Traficant did find that there was tension between the FBI and NTSB during the initial months of the investigation. "This tension was, to a certain extent, to be expected when two agencies are investigating a crash of this magnitude from two different perspectives," observed Traficant. "In the end, however, this tension did not, in my opinion, compromise the investigation in any serious way, although it may have given rise to some of the many rumors and conspiracy theories surrounding Flight 800."
In his report, Traficant revealed that, while the FBI was responsive to his initial inquiries, the bureau has yet to respond to letter Traficant sent to the FBI's New York office last April asking questions about the FBI's identification of vessels and aircraft in the proximity of Flight 800. "The FBI's complete response to these questions will go a long way in addressing some of the many questions that have been raised about the government's Flight 800 investigation," asserted Traficant.

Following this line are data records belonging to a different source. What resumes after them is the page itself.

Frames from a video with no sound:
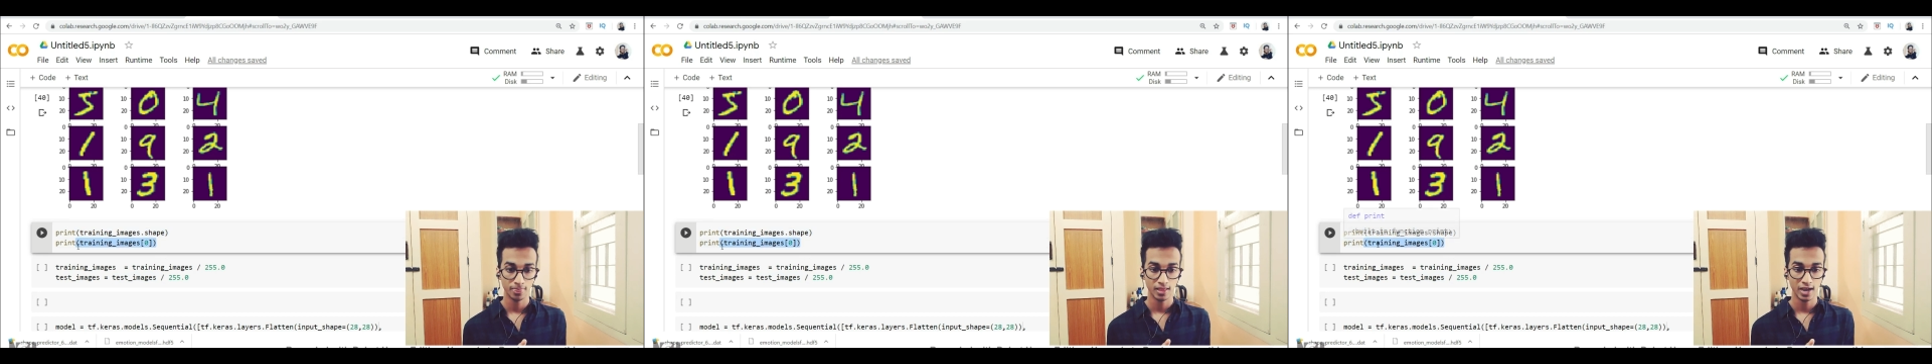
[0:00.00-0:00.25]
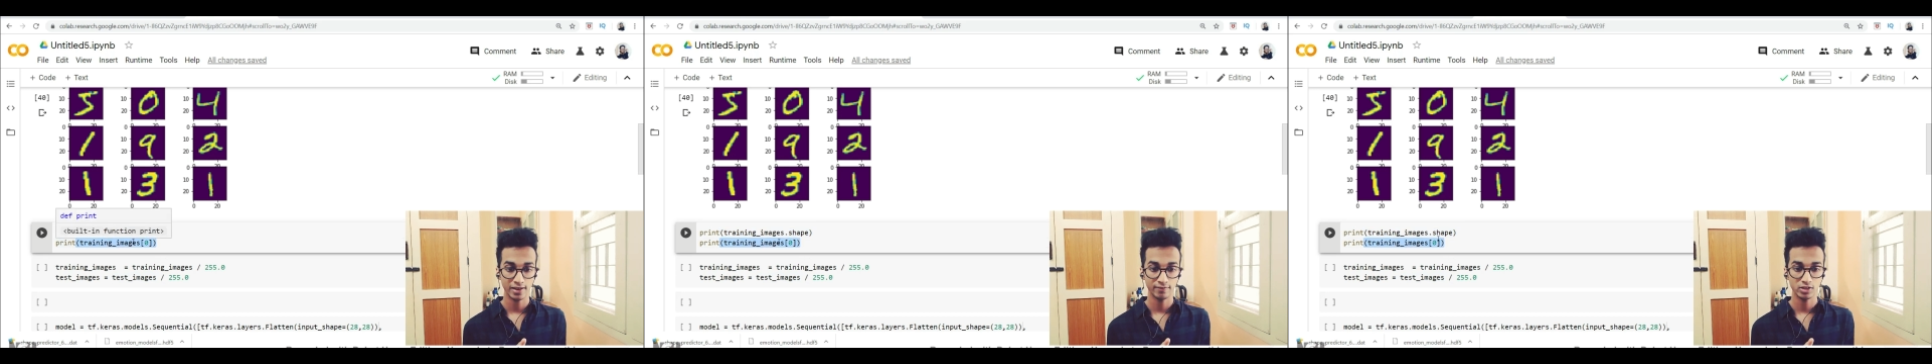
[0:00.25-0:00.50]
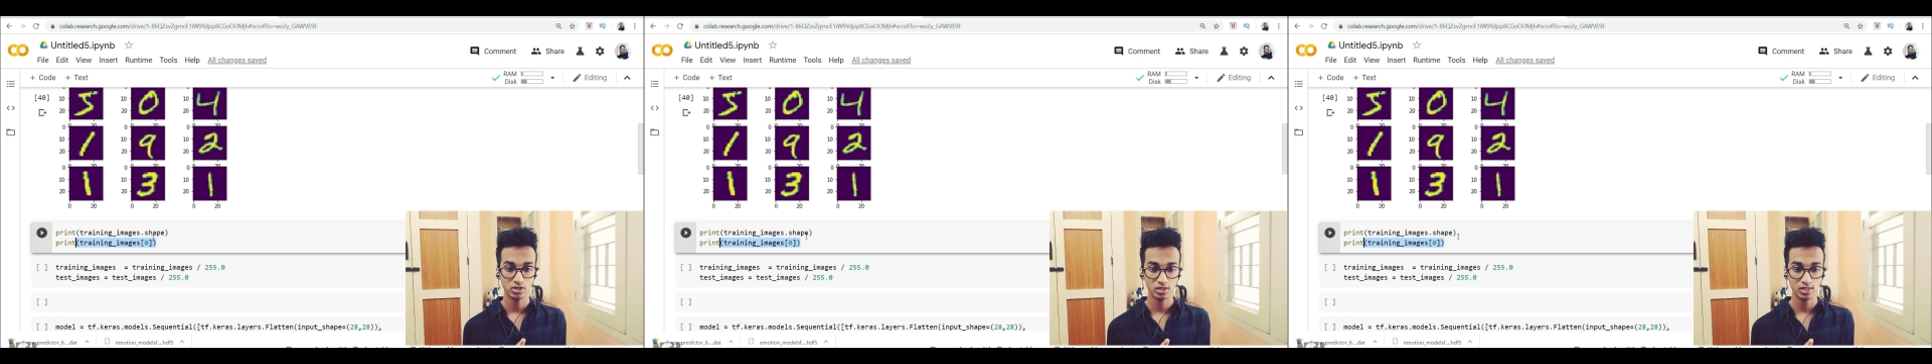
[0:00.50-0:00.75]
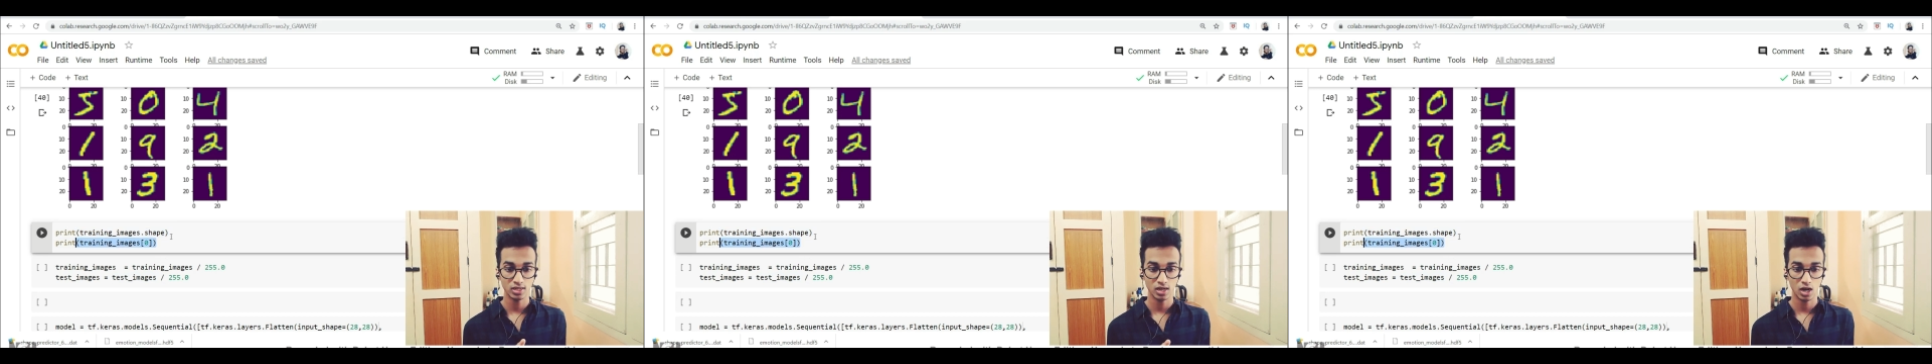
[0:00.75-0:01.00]
and we
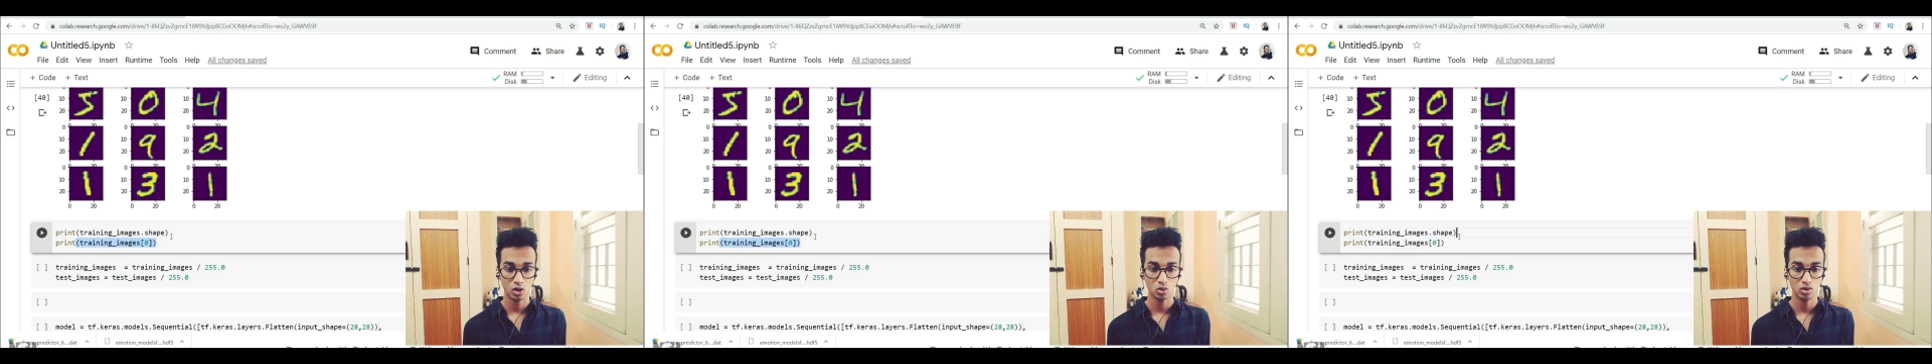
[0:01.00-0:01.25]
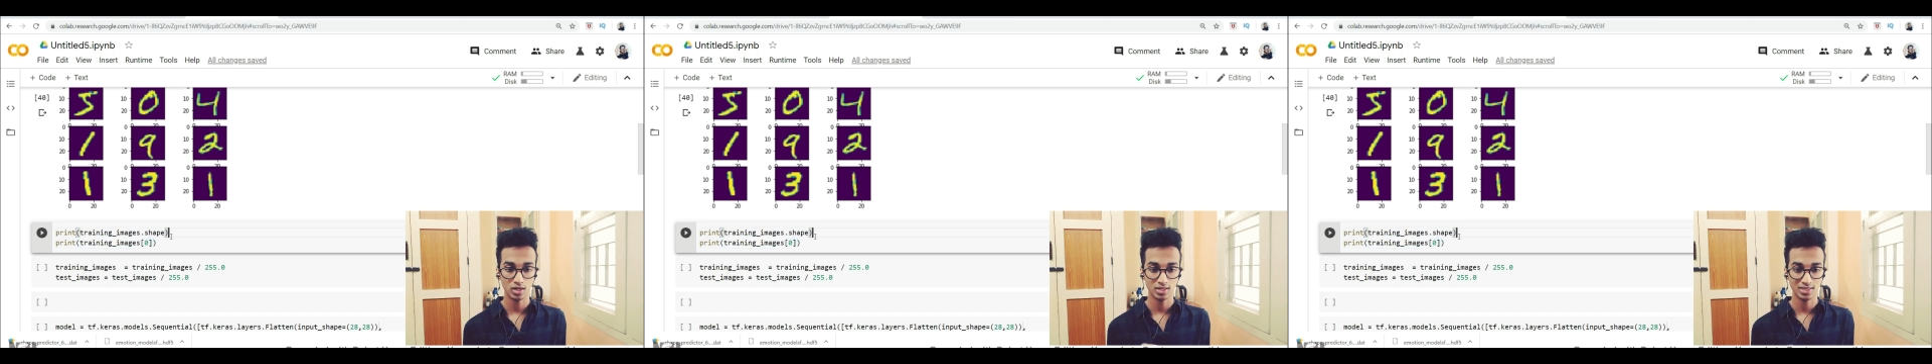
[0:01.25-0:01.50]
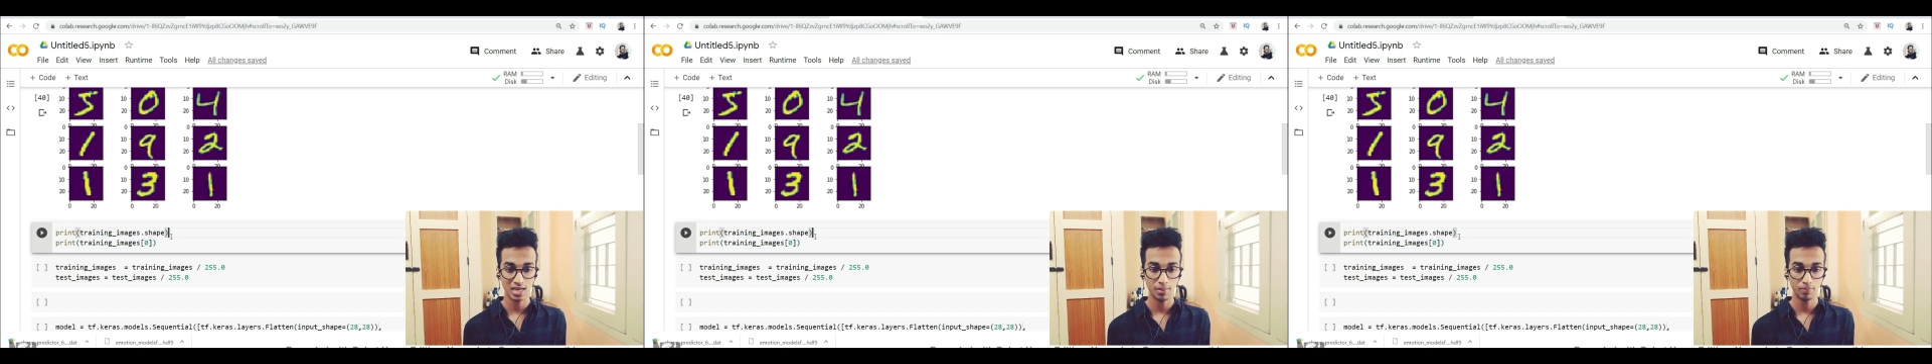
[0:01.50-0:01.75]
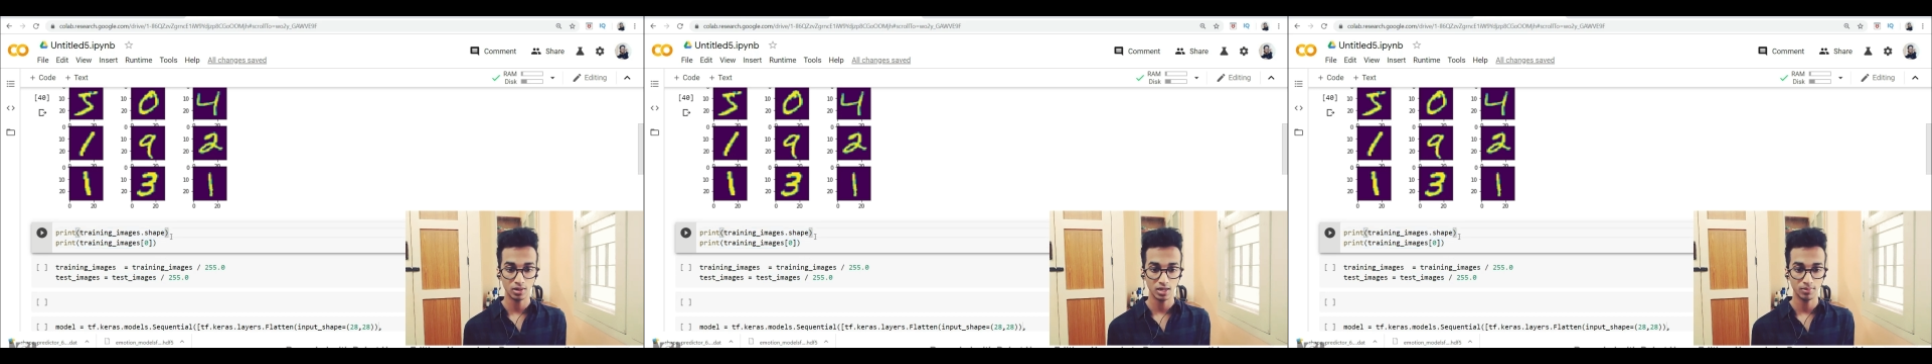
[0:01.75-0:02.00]
see how a
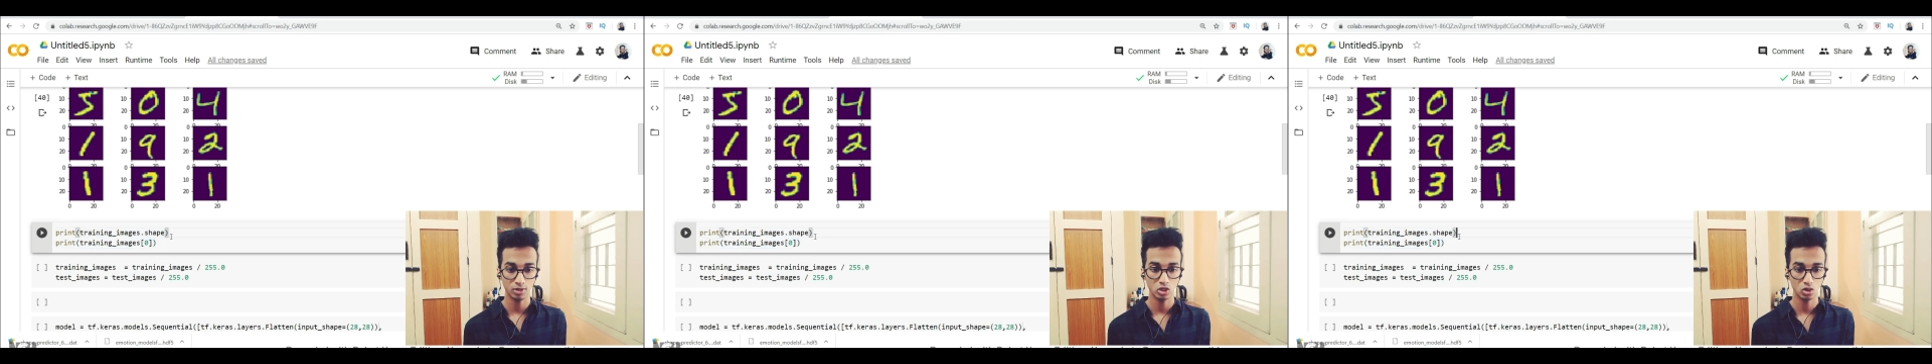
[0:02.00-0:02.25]
sample image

In November of 1997, the FBI pulled out of the Flight 800 investigation noting that, after an exhaustive review, the FBI found no evidence of a criminal act. However, the FBI refused to make public any of the eyewitness statements it collected and other evidence. The FBI is taking this position on the extremely slim possibility that future evidence may be uncovered pointing to a criminal act. In his report, Traficant criticized the FBI for its refusal to make public much of the evidence it collected.
According to the Traficant report, the Flight 800 probe did reveal some flaws in the manner in which the federal government investigates major airline accidents. The Traficant report makes recommendations on how to address these problems. The recommendations include:
- Enactment of legislation either directing or encouraging the NTSB to strengthen their existing procedures for investigating major airline accidents by signing a general memorandum of understanding with airplane manufacturers, airline operators, airplane pilots and other designated parties, to provide specific guidelines on how major airline accidents will be investigated. The goal of the MOU should be to allow the NTSB to make better use of the analytical expertise of private parties – without compromising the NTSB's independence (the NTSB is currently working with the Rand Corporation to address these same issues).
- Enactment of legislation either requiring or encouraging the NTSB to continue their standing policy of not making any public statements about probable cause or causes of a major airline accident unless all parties to an investigation are notified of such statements and have had a chance to provide comments. Unfortunately, this policy was not always adhered to during the Flight 800 investigation.
- Enactment of legislation ensuring that the NTSB has full and immediate access to the information developed by any parallel federal investigation of a major airline accident, criminal or otherwise.
- A letter to the FBI signed by all members of the Aviation Subcommittee urging that all of the eyewitness statements and other evidence compiled in the Flight 800 investigation be made public in a responsible manner.